Hide Forgot
@ddelcian any chance you can help verified this bug? since QE do not have this kind of environment immediately.
Hi, Can you provide details as to how the customer could test this? Thanks!
(In reply to Daniel Del Ciancio from comment #6) > Hi, > > Can you provide details as to how the customer could test this? > > Thanks! try with this build quay.io/openshift-release-dev/ocp-release:4.7.10-x86_64
Hi again, The customer is planning to skip 4.7 and move straight to 4.8 for testing. Can you confirm which 4.8 release includes this fix? Does candidate-4.8 channel include it at this time?

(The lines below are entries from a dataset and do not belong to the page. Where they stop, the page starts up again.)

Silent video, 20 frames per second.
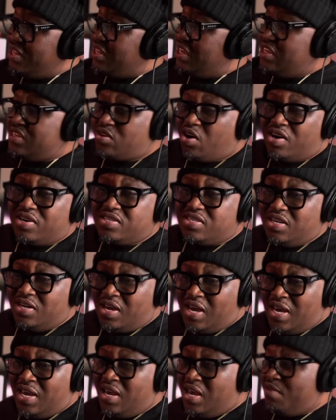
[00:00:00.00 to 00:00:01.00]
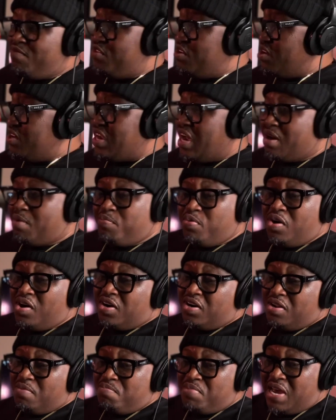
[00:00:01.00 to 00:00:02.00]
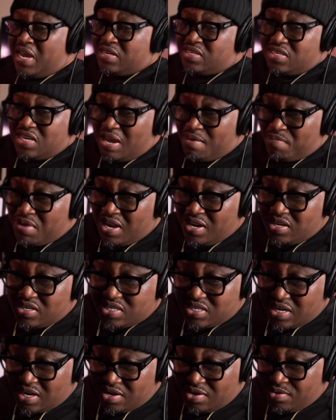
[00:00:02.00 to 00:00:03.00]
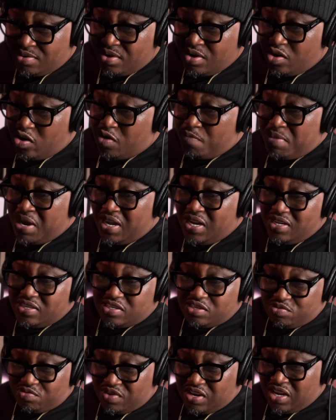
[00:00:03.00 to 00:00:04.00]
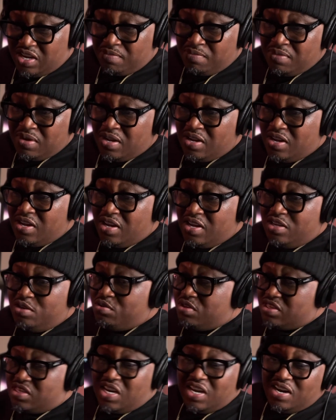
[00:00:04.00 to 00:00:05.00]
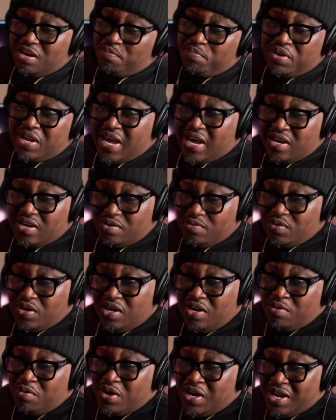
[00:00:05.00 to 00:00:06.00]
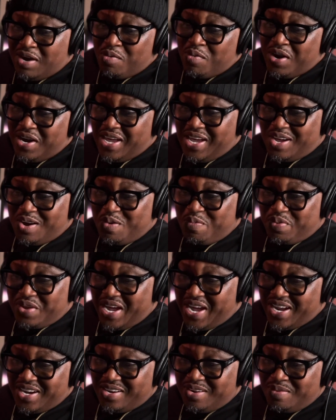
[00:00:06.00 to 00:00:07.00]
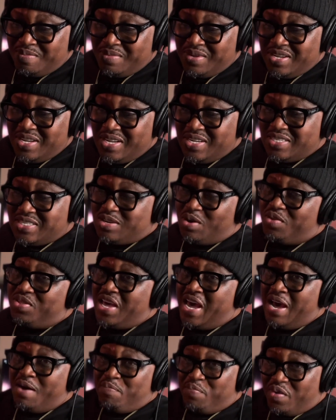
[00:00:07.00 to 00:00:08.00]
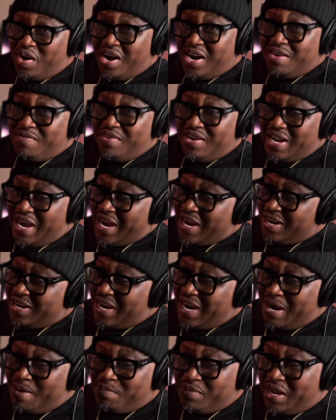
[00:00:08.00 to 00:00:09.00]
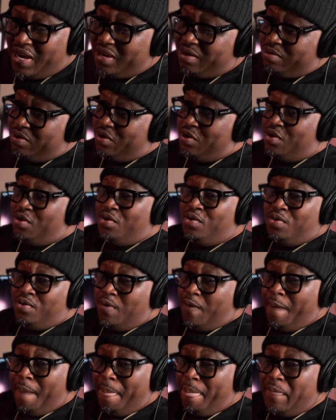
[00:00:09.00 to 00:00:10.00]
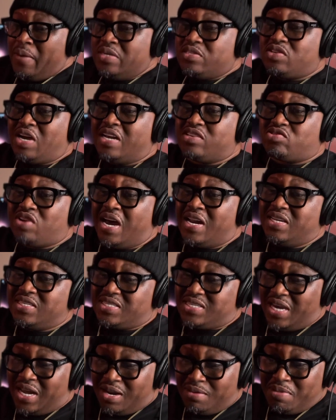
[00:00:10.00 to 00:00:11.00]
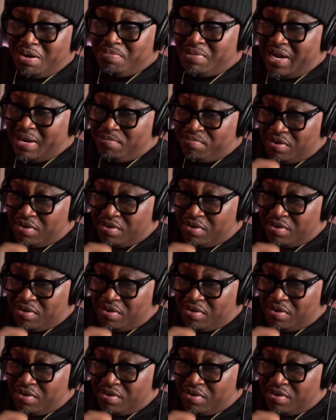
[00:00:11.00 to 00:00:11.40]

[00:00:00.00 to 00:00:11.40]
These artists today, if you're not a part of the batch that made it sell or made it stream, you just getting a plat when they go platinum. So that part of it, I'm like, whoa. So I try to tell them, I'm like,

I don't know what's in candidate-4.8, but it's fixed in any 4.8.0-fc.* release
@Daniel Can customer have a try with quay.io/openshift-release-dev/ocp-release:4.8.0-fc.3-x86_64 build , thanks
Was able to get partially through, @daniel I am seeing the same issue I saw with the forced/workaround upgrade on an existing cluster (CIDRs for network) ```bash oc get co NAME VERSION AVAILABLE PROGRESSING DEGRADED SINCE authentication 4.8.0-fc.3 True False False 6m37s baremetal 4.8.0-fc.3 True False False 26m cloud-credential 4.8.0-fc.3 True False False 35m cluster-autoscaler 4.8.0-fc.3 True False False 25m config-operator 4.8.0-fc.3 True False False 27m console 4.8.0-fc.3 True False False 13m csi-snapshot-controller 4.8.0-fc.3 True False False 26m dns 4.8.0-fc.3 True False False 26m etcd 4.8.0-fc.3 True False False 25m image-registry 4.8.0-fc.3 True False False 21m ingress 4.8.0-fc.3 True False False 11m insights 4.8.0-fc.3 True False False 25m kube-apiserver 4.8.0-fc.3 True False False 24m kube-controller-manager 4.8.0-fc.3 True False False 25m kube-scheduler 4.8.0-fc.3 True False False 25m kube-storage-version-migrator 4.8.0-fc.3 True False False 19m machine-api 4.8.0-fc.3 True False False 26m machine-approver 4.8.0-fc.3 True False False 25m machine-config 4.8.0-fc.3 True False False 25m marketplace 4.8.0-fc.3 True False False 25m monitoring 4.8.0-fc.3 True False False 14m network False True True 31m node-tuning 4.8.0-fc.3 True False False 25m openshift-apiserver 4.8.0-fc.3 True False False 21m openshift-controller-manager 4.8.0-fc.3 True False False 26m openshift-samples 4.8.0-fc.3 True False False 21m operator-lifecycle-manager 4.8.0-fc.3 True False False 25m operator-lifecycle-manager-catalog 4.8.0-fc.3 True False False 25m operator-lifecycle-manager-packageserver 4.8.0-fc.3 True False False 22m service-ca 4.8.0-fc.3 True False False 27m storage 4.8.0-fc.3 True False False 26m ``` Can someone provide me what the CIDRs should be for my network settings below to not run into this issue where network won't come up? ```yaml networking: stack: IPV6 vlan: cluster: 603 storage: 540 networkType: OVNKubernetes machineCIDR: 2605:b100:0000:4::/64 clusterNetwork: - cidr: 2605:b100:283::/56 hostPrefix: 64 serviceNetwork: - 2605:b100:283:104::/112 ```
Can you get an "oc adm must-gather" output from the cluster? Or if that doesn't work, at least get "oc get clusteroperator network -o yaml" FWIW, as the install got past the bootstrap phase, that means that the specific bug that was previously reported is now fixed, and we are now seeing a new bug. I'm going to mark this VERIFIED so that the 4.6 backport of the original bugfix can proceed, but we can continue to debug the new problem here for now.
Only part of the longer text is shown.